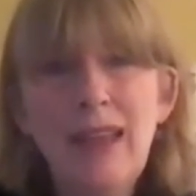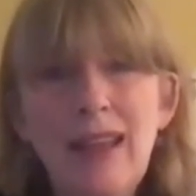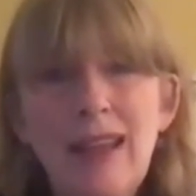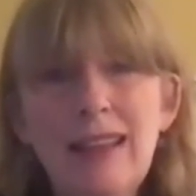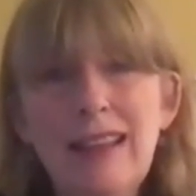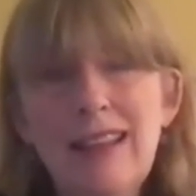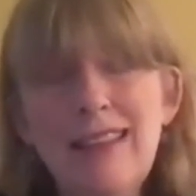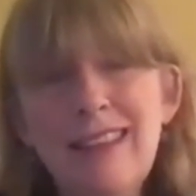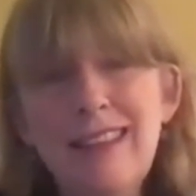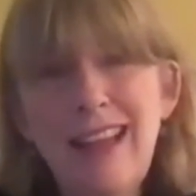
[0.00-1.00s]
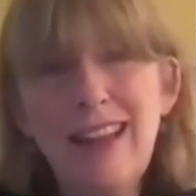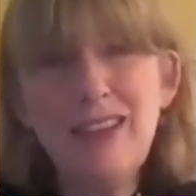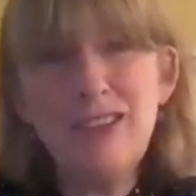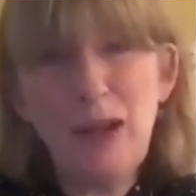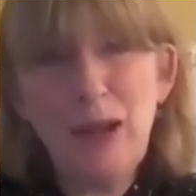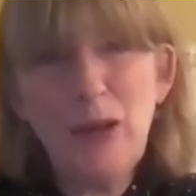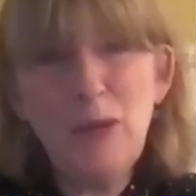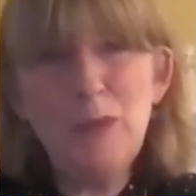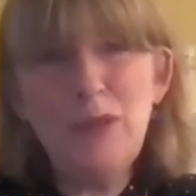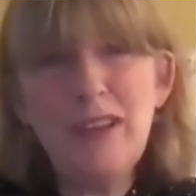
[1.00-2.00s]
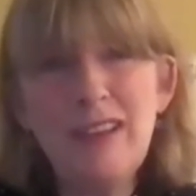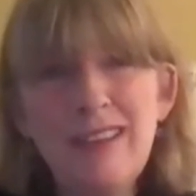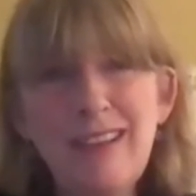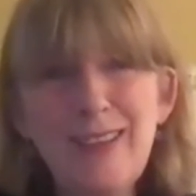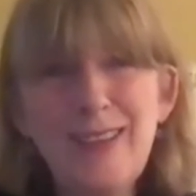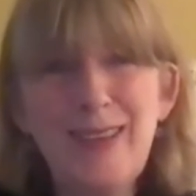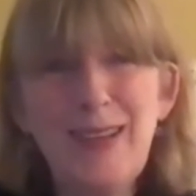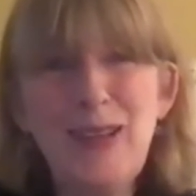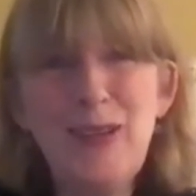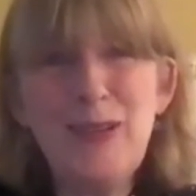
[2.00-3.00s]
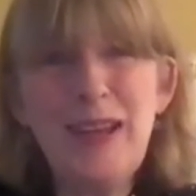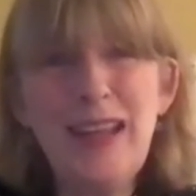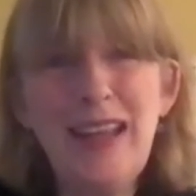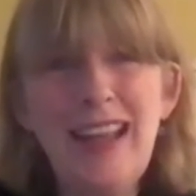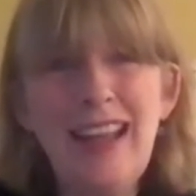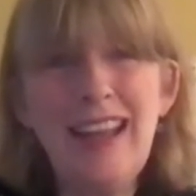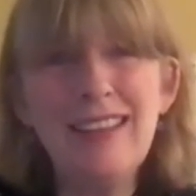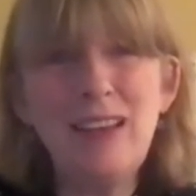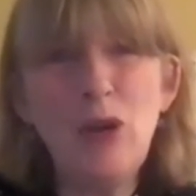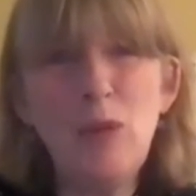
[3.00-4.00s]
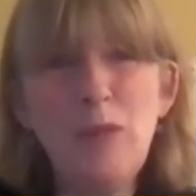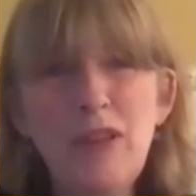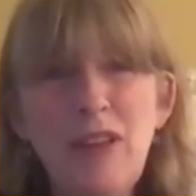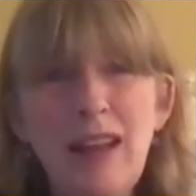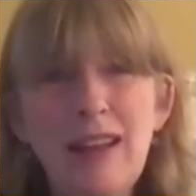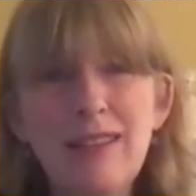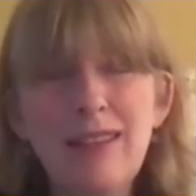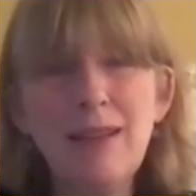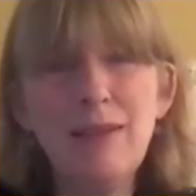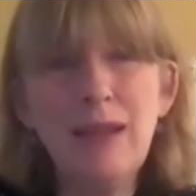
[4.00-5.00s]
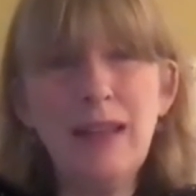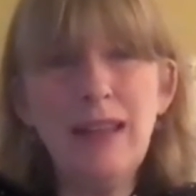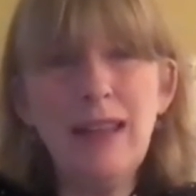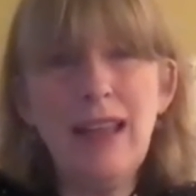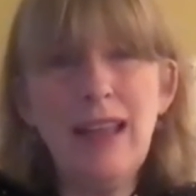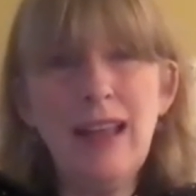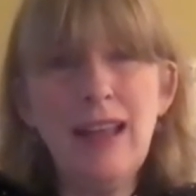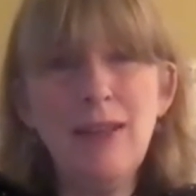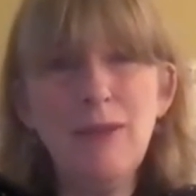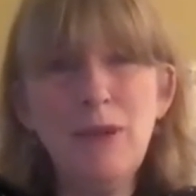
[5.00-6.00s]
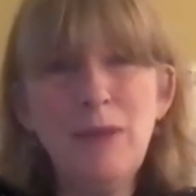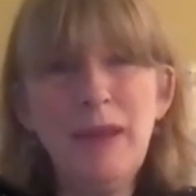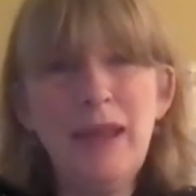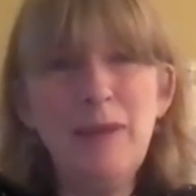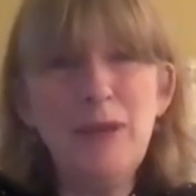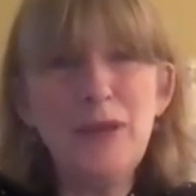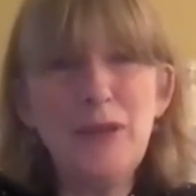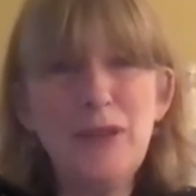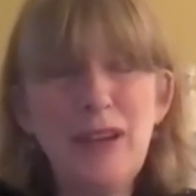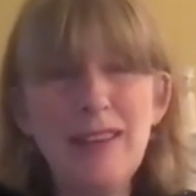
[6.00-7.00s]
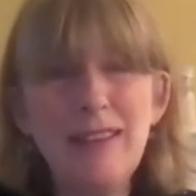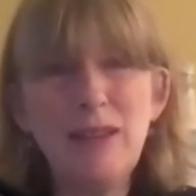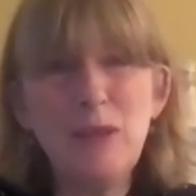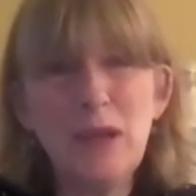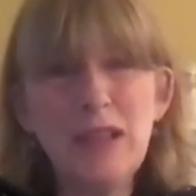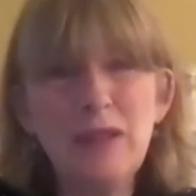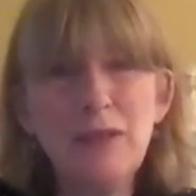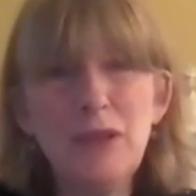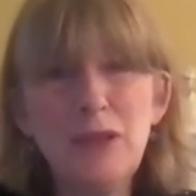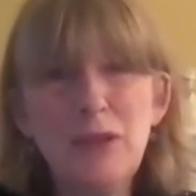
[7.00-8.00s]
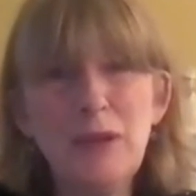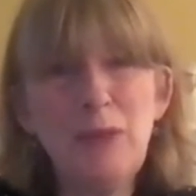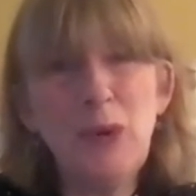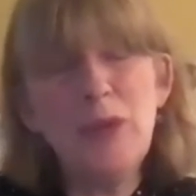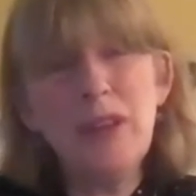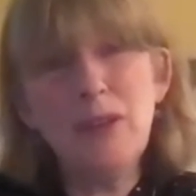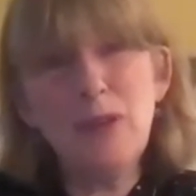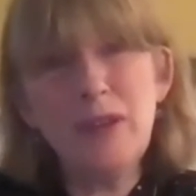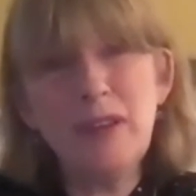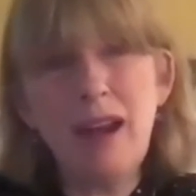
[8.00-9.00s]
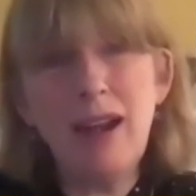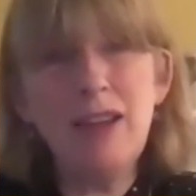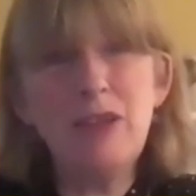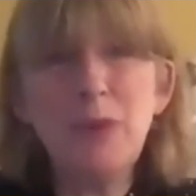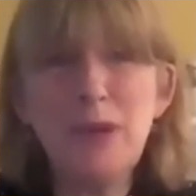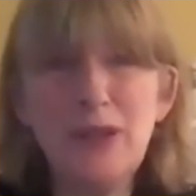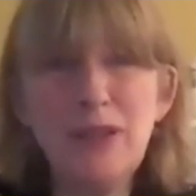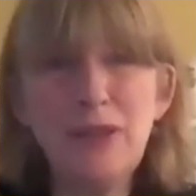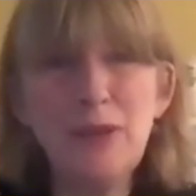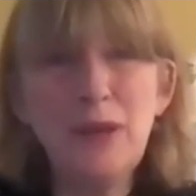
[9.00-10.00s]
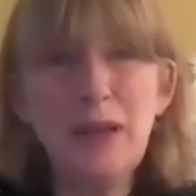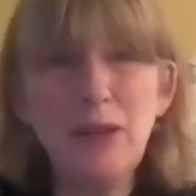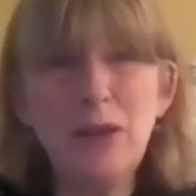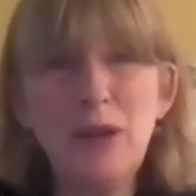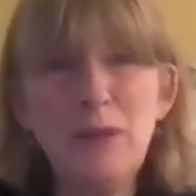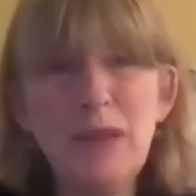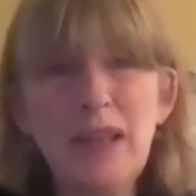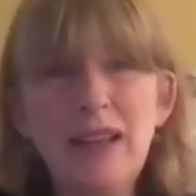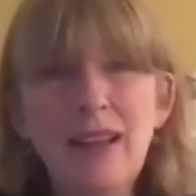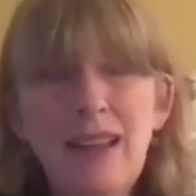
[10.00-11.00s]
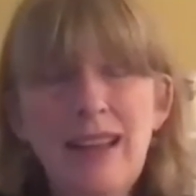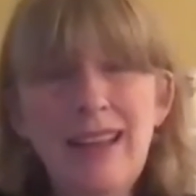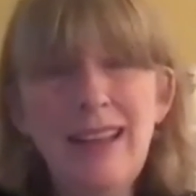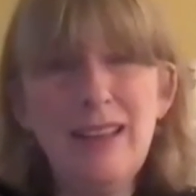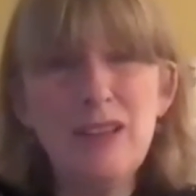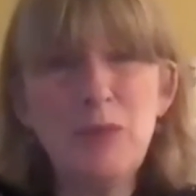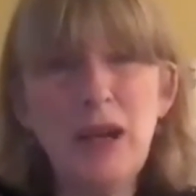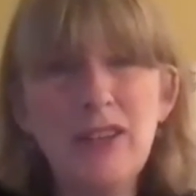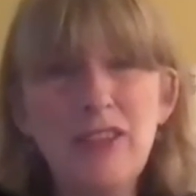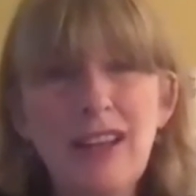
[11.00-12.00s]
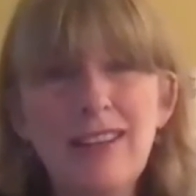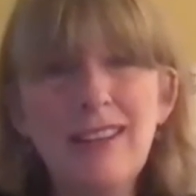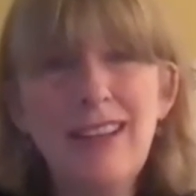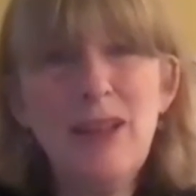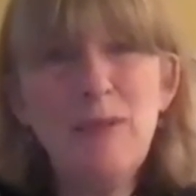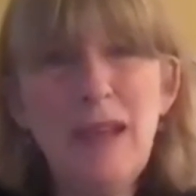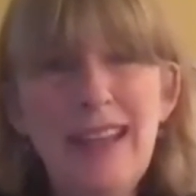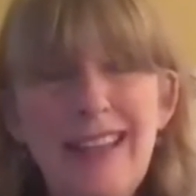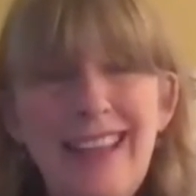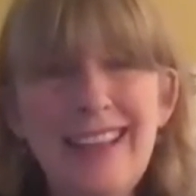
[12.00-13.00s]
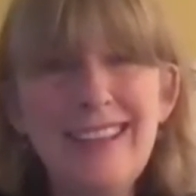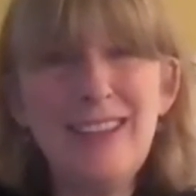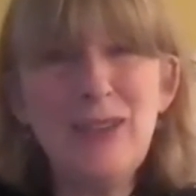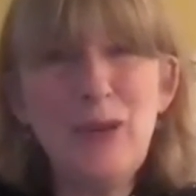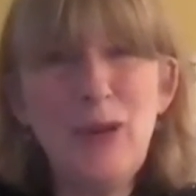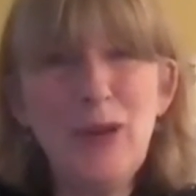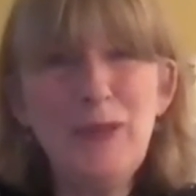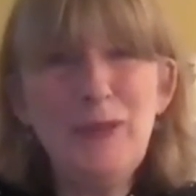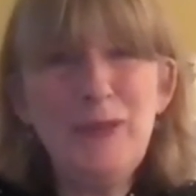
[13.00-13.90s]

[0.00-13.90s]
And I think that's the challenge I hope to discuss in the Q&A, and it's, I hope, the challenge that we will be able to address in the work that we're doing both in Northern Ireland but also in Colombia in this project. Many thanks to you all.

* _THE PROBLEM_:
Find the line containing "[1.00-2.00s]" in the records above, then copy it and every line after it exactly, through the last one, without any pictures.

* _TASK OUTPUT_:
[1.00-2.00s]
[2.00-3.00s]
[3.00-4.00s]
[4.00-5.00s]
[5.00-6.00s]
[6.00-7.00s]
[7.00-8.00s]
[8.00-9.00s]
[9.00-10.00s]
[10.00-11.00s]
[11.00-12.00s]
[12.00-13.00s]
[13.00-13.90s]

[0.00-13.90s]
And I think that's the challenge I hope to discuss in the Q&A, and it's, I hope, the challenge that we will be able to address in the work that we're doing both in Northern Ireland but also in Colombia in this project. Many thanks to you all.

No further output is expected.